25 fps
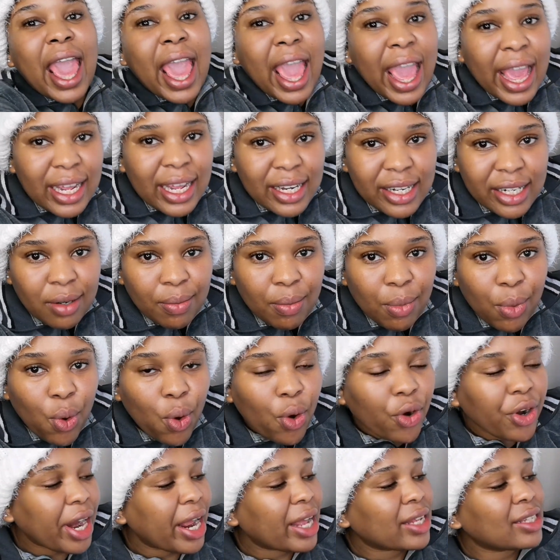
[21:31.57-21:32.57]
adding
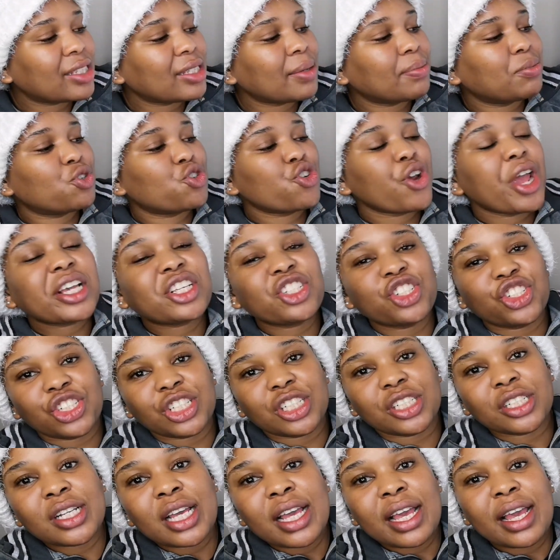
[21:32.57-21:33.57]
more and
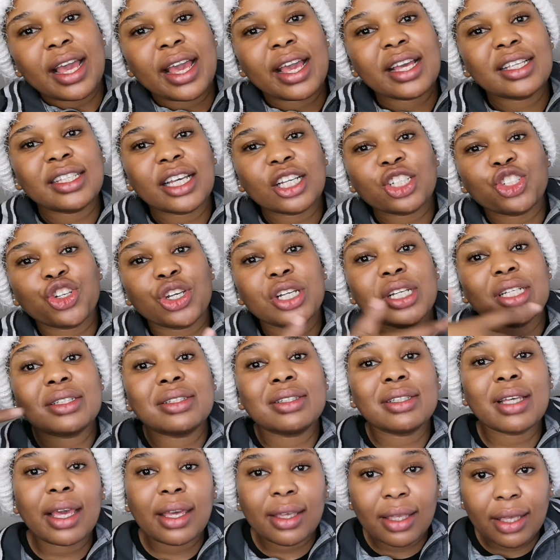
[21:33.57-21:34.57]
subtraction is actually
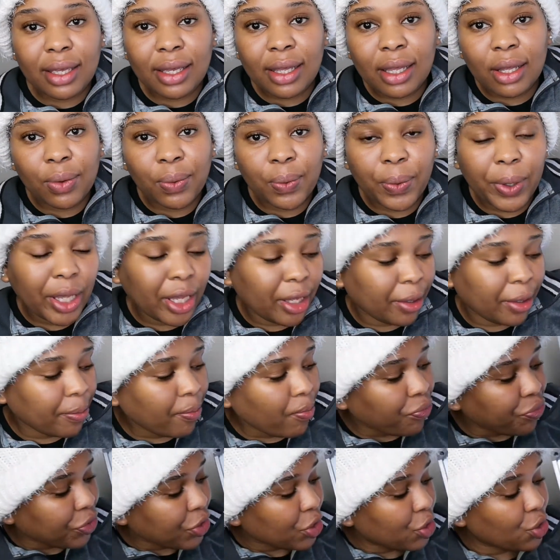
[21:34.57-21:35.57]
taking away.
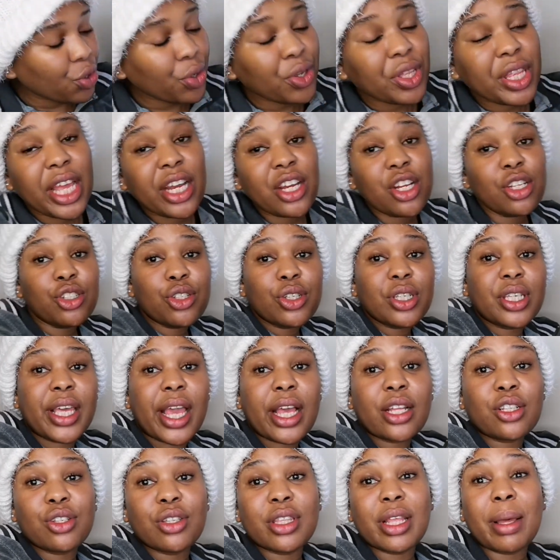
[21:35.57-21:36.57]
So they need to
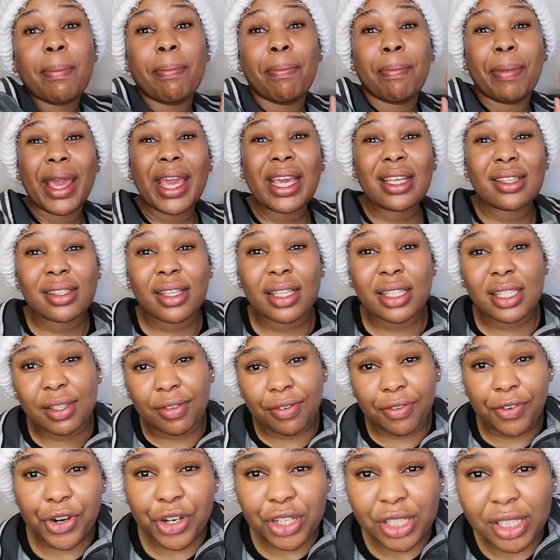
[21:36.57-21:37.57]
get to the
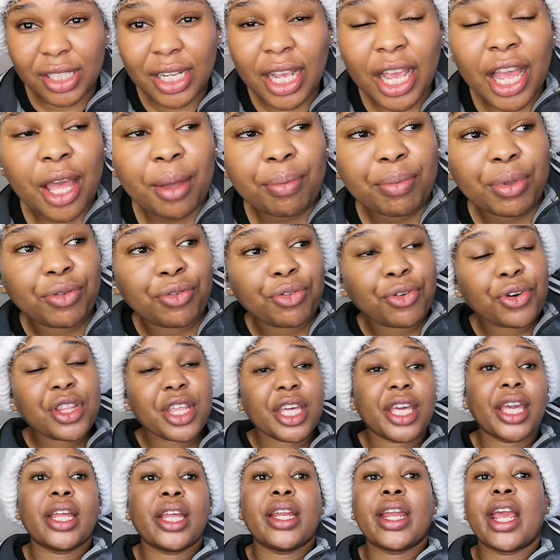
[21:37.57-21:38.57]
basics first before
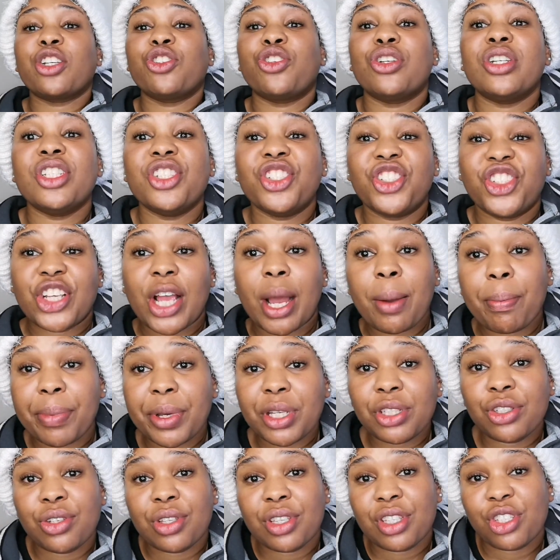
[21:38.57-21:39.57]
they can actually jump
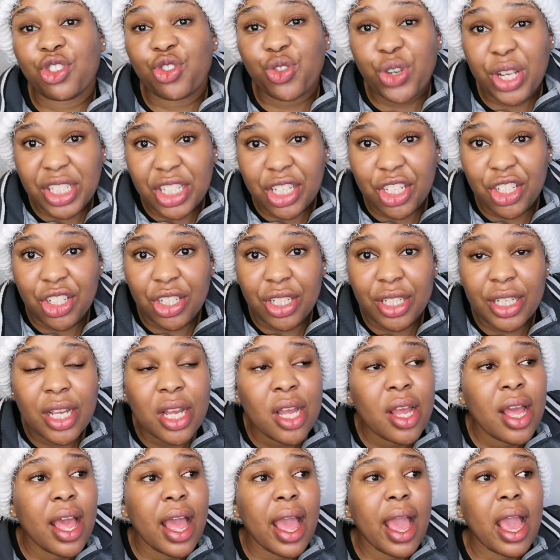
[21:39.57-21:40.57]
into the strategy.
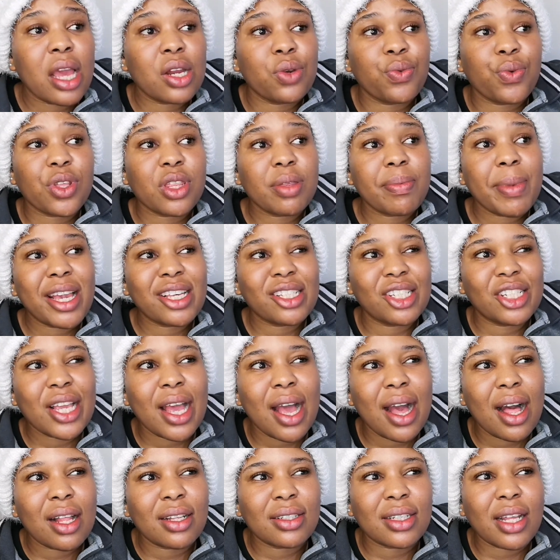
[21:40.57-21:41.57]
And with my
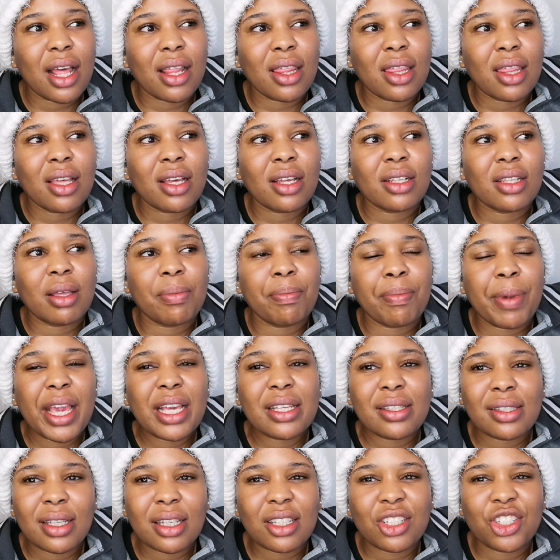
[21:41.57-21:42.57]
child, I think the
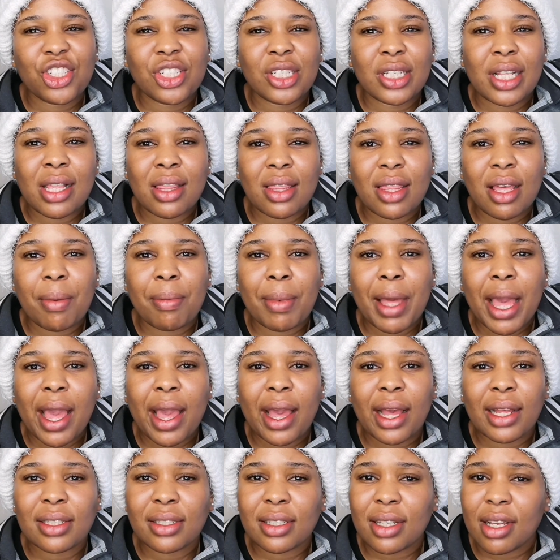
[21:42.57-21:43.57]
basics, she did them
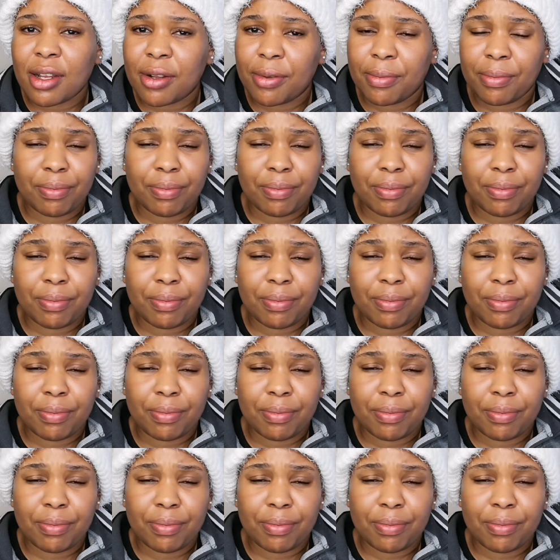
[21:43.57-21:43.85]
at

====================

* **EXERCISE REQUIREMENTS**: Could you set down nothing but the lines from the one containing "[21:36.57-21:37.57]" through the last line of the records above, both ends included, exactly as given and free of pictures?

* **RESPONSE**:
[21:36.57-21:37.57]
get to the
[21:37.57-21:38.57]
basics first before
[21:38.57-21:39.57]
they can actually jump
[21:39.57-21:40.57]
into the strategy.
[21:40.57-21:41.57]
And with my
[21:41.57-21:42.57]
child, I think the
[21:42.57-21:43.57]
basics, she did them
[21:43.57-21:43.85]
at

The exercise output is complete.